Harvard Medical School is dramatically shifting its curriculum towards helping its students understand healthcare from a patient’s perspective. To do this the school is altering how it structures the time its students spend in real-life hospital settings by having each student focus on one hospital and by requiring them to follow some patients over the course of a year’s worth of care, the Boston Globe reports.
This type of trend can be seen elsewhere in healthcare. After all, a considerable buzz phrase in healthcare today is ‘personalized care’ which when related to imaging modalities generally means using powerful tools in areas such as nuclear medicine or perhaps advanced technology like 7 Tesla MRI to gather a keen understanding of how treatments are working and how to shape a treatment plan as a result.
Yet the idea of making care a personal relationship between a caregiver and a patient extends well beyond technology. There are numerous benefits to patients (and physicians) in being able to know a patient personally, especially ones with chronic illness.

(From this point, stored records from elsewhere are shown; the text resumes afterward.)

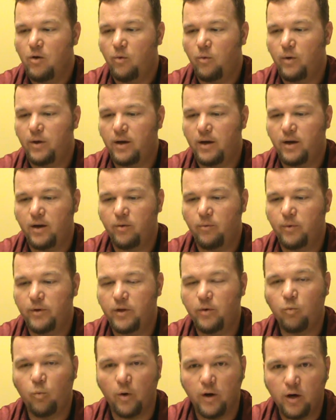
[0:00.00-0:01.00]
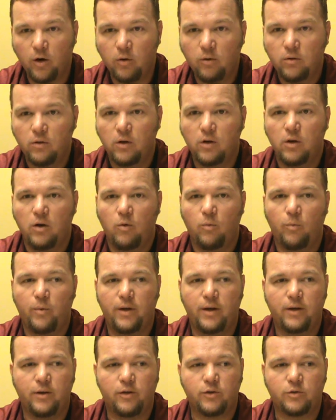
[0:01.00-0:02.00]
We did well.
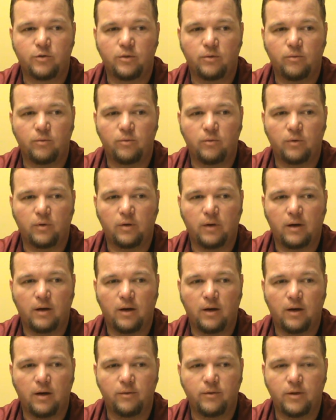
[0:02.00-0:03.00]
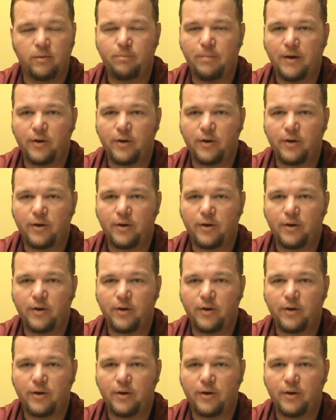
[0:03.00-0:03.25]
We did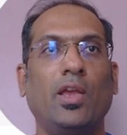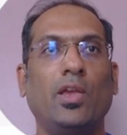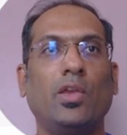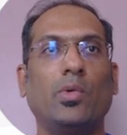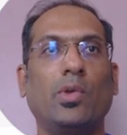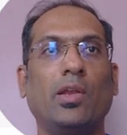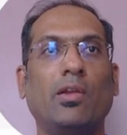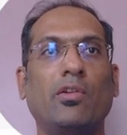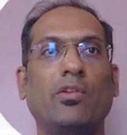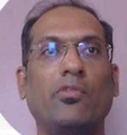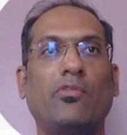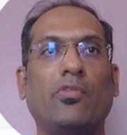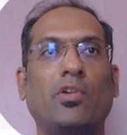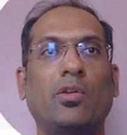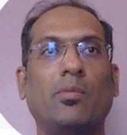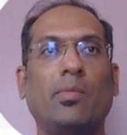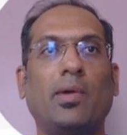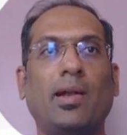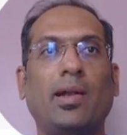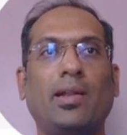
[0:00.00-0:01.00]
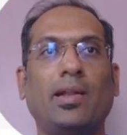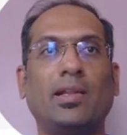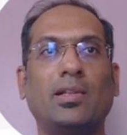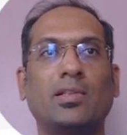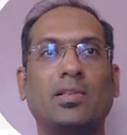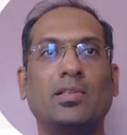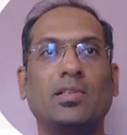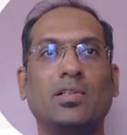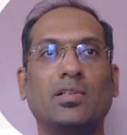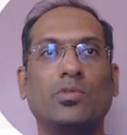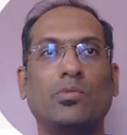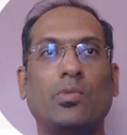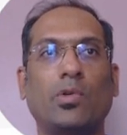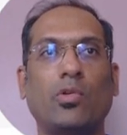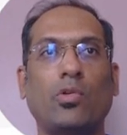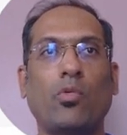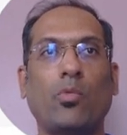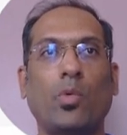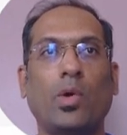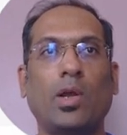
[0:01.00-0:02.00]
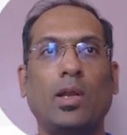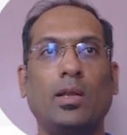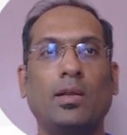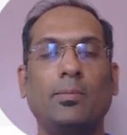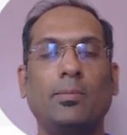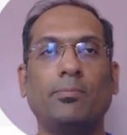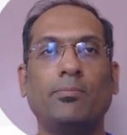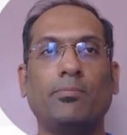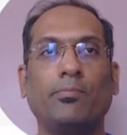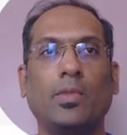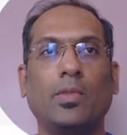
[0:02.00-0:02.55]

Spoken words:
you can refer my Tensors 101.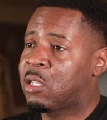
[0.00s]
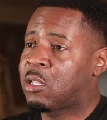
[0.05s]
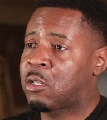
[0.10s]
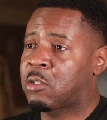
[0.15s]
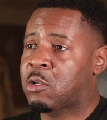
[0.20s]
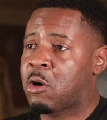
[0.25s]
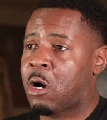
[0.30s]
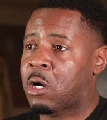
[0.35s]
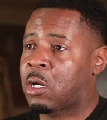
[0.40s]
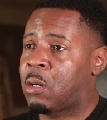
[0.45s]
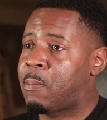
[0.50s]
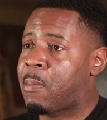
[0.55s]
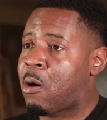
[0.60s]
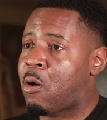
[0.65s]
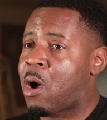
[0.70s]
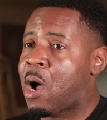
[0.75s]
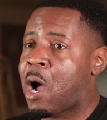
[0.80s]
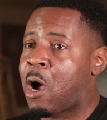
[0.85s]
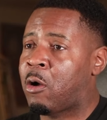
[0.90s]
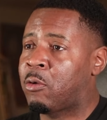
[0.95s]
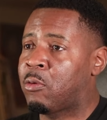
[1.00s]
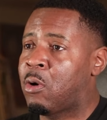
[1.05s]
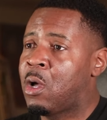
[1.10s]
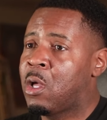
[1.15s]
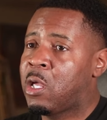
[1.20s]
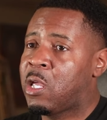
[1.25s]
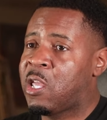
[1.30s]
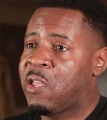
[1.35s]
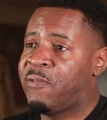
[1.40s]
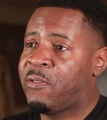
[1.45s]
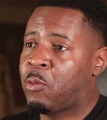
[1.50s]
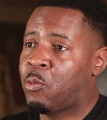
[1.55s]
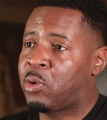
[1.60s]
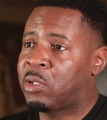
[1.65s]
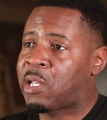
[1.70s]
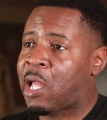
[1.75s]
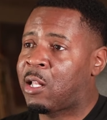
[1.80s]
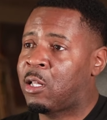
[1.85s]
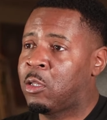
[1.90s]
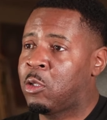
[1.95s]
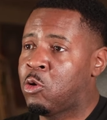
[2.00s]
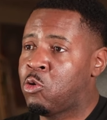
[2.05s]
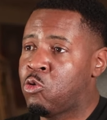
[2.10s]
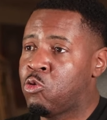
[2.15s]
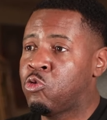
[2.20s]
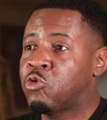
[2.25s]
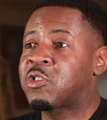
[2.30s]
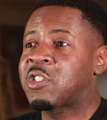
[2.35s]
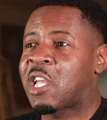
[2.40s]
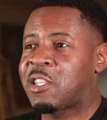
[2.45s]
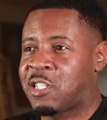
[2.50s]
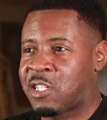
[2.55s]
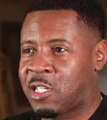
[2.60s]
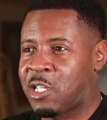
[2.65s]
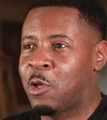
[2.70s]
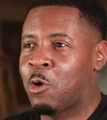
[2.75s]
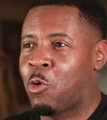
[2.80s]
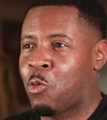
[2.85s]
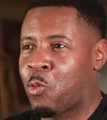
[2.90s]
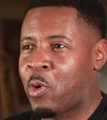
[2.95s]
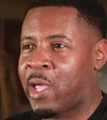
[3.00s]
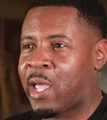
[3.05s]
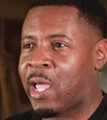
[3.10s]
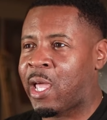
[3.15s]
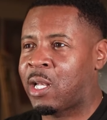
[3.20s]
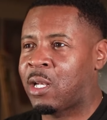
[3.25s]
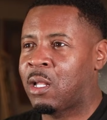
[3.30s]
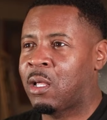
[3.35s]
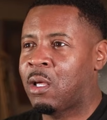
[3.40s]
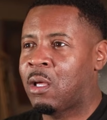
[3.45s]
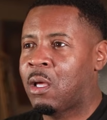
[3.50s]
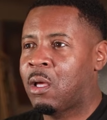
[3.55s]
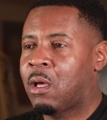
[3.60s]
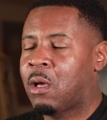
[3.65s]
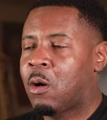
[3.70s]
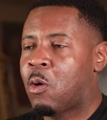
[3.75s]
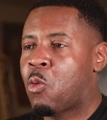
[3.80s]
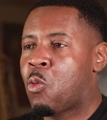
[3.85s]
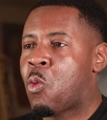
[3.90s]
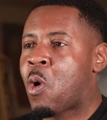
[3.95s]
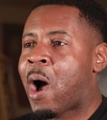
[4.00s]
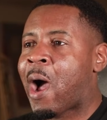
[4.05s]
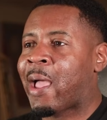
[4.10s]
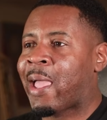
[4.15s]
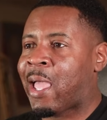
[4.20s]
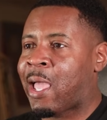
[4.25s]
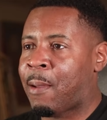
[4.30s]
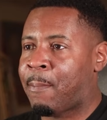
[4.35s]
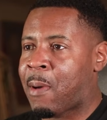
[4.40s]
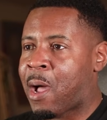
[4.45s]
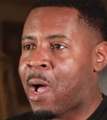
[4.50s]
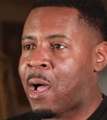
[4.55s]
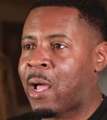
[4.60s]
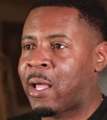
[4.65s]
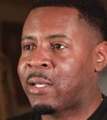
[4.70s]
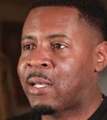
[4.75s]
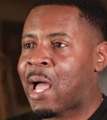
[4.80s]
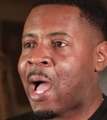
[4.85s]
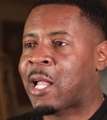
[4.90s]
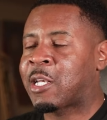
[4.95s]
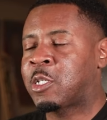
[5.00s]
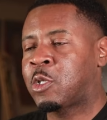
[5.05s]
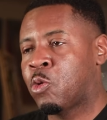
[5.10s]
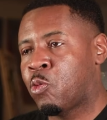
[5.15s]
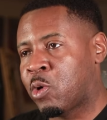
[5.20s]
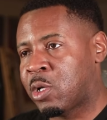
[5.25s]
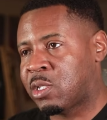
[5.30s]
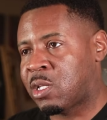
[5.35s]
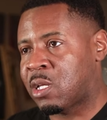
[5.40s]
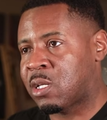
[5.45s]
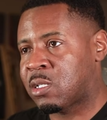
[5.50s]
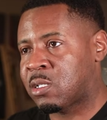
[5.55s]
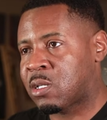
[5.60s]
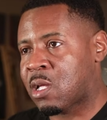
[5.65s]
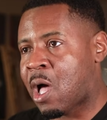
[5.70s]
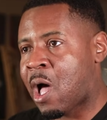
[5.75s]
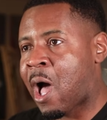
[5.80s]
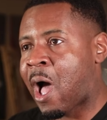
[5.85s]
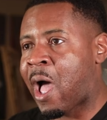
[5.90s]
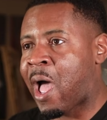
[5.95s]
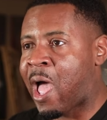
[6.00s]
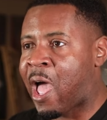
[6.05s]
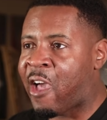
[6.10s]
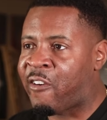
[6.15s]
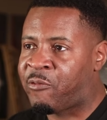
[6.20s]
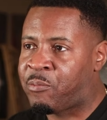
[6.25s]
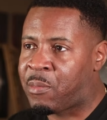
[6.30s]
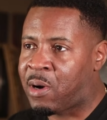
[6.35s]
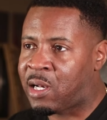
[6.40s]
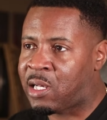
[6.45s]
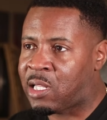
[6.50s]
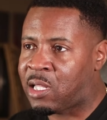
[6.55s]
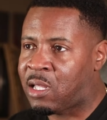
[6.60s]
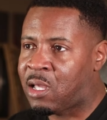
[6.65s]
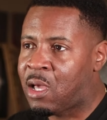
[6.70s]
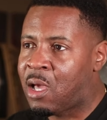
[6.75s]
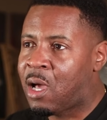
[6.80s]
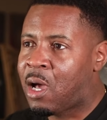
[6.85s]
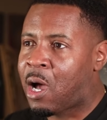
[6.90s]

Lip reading: They're talking about how even when they lose, they still win. Why am I not doing this? I have money.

The changes in curriculum at Harvard Medical School will be phased in over the course of three years, beginning this summer. Students will not only focus on many of the same patients during this time, but they will also be reviewed by senior doctors on staff that will review their progress. Through this, students will get a broader understanding of the complexities and difficulties that many patients phase over the endlessly changing course of their treatments. The medical students will also be required to take courses that help them understand how disease and treatment progress can be influenced by non-medical related circumstances that are social, economic, ethics, or policy-related in nature, according to the Boston Globe report.